The Baptist, The Forerunner, The Friend of the Bridegroom

 



 Dear Parish Faithful & Friends in Christ,

Yesterday, August 29, we commemorated the Beheading of St. John the Baptist. The scriptural text read at the Liturgy was MK. 6:14-29; and we also find the gruesome narrative in MT. 14:1-12. The evangelists relate the story in a way that sharply contrasts the righteousness of St. John and the utter decadence of Herod Antipas' court, beginning, of course, with his wife Herodias and her daughter Salome. St. John, the ascetic, prophet and voice "crying in the wilderness" was raised up by God to announce the coming of the Messiah, but also to denounce any unrighteousness that arrogantly ignored the Law of God. Herod Antipas was an example of that unrighteousness, unlawfully married to his brother's wife, and surrounded by a sycophantic court. Beyond that, the image of the young "dancing girl" receiving St. John's severed head on a platter and then presenting it as a "gift" to her mother, must remain one of the Bible's most brutal images of total moral depravity. Created in the "image and likeness of God," human beings, both male and female, are capable of sinking deep into the abyss of unrestrained evil. Here is a striking reminder that the gift and responsibility of human freedom can degenerate into subhuman license, wherein "everything is permitted."

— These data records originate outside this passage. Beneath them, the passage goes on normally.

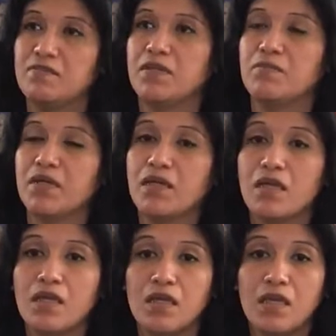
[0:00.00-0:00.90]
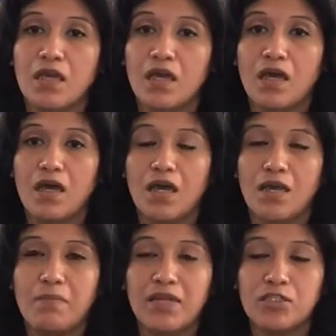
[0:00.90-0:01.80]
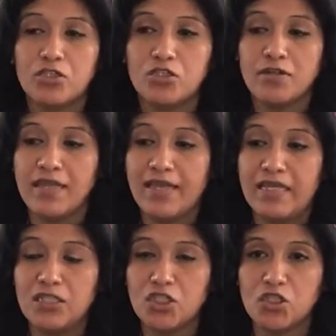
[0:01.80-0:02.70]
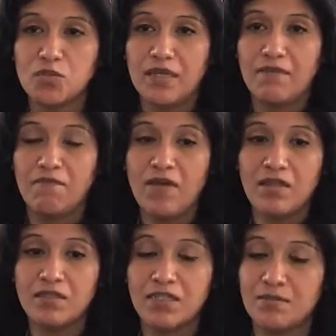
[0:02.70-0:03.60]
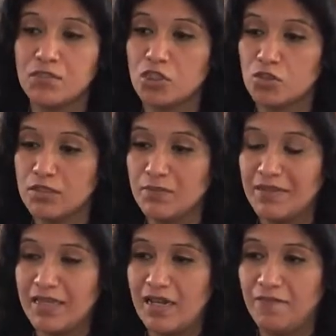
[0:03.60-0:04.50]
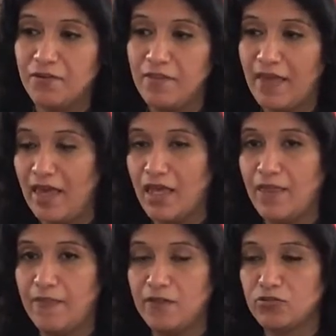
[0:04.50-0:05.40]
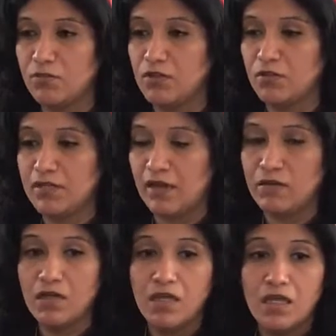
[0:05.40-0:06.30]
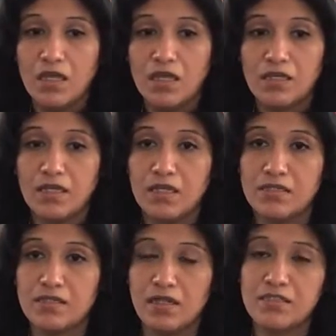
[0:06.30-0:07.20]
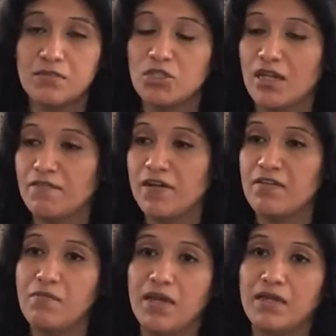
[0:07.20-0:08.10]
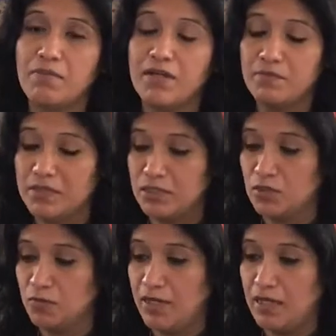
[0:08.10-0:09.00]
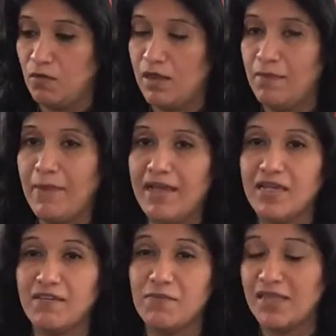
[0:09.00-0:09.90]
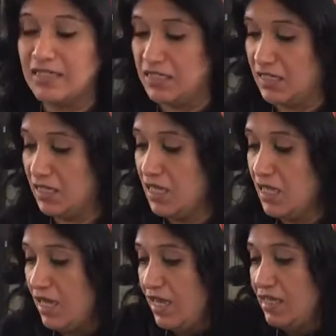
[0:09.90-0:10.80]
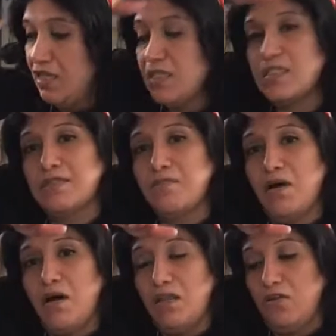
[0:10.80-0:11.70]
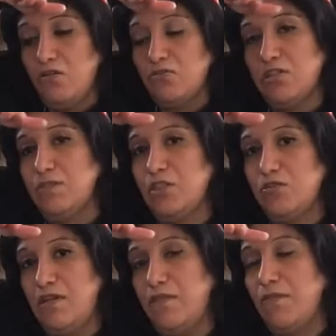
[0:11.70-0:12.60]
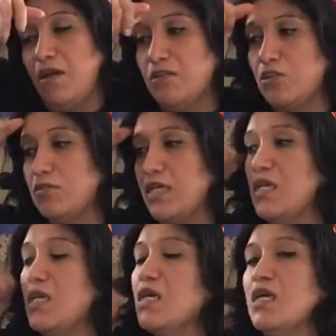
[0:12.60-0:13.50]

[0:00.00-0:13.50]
of it, but I plan to turn that into a Valentine's tree, but then after that, the tree will go down because an awesome chat friend of mine, Pirate Princess Red, a while back had given me the idea. I get this small little Christmas tree from Dollar Tree,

Yet, perhaps it will prove to be more fruitful to turn our attention elsewhere. We call St. John "the Baptist" and "the Forerunner." These titles are meant to identify his unique and important ministry in relation to Jesus, "the Coming One." At a time when prophets and prophecy had seemed a thing of the past in Israel, God sent forth St. John to preach a baptism of repentance that would prepare the people of Israel for the advent of the Messiah, who would be Jesus of Nazareth. St. John cast his prophetic teaching in the fiery and apocalyptic language that has created an enduring image of him as the stern prophet of the impending judgement of God:

"You brood of vipers! Who warned you to flee from the wrath to come? Bear fruits that befit repentance, and do not begin to say to yourselves, 'We have Abraham as our father'; for I tell you, God is able from these stones to raise up children to Abraham. Even now the axe is laid to the root of the trees; every tree therefore that does not bear fruit is cut down and thrown into the fire." (LK. 3:7-9)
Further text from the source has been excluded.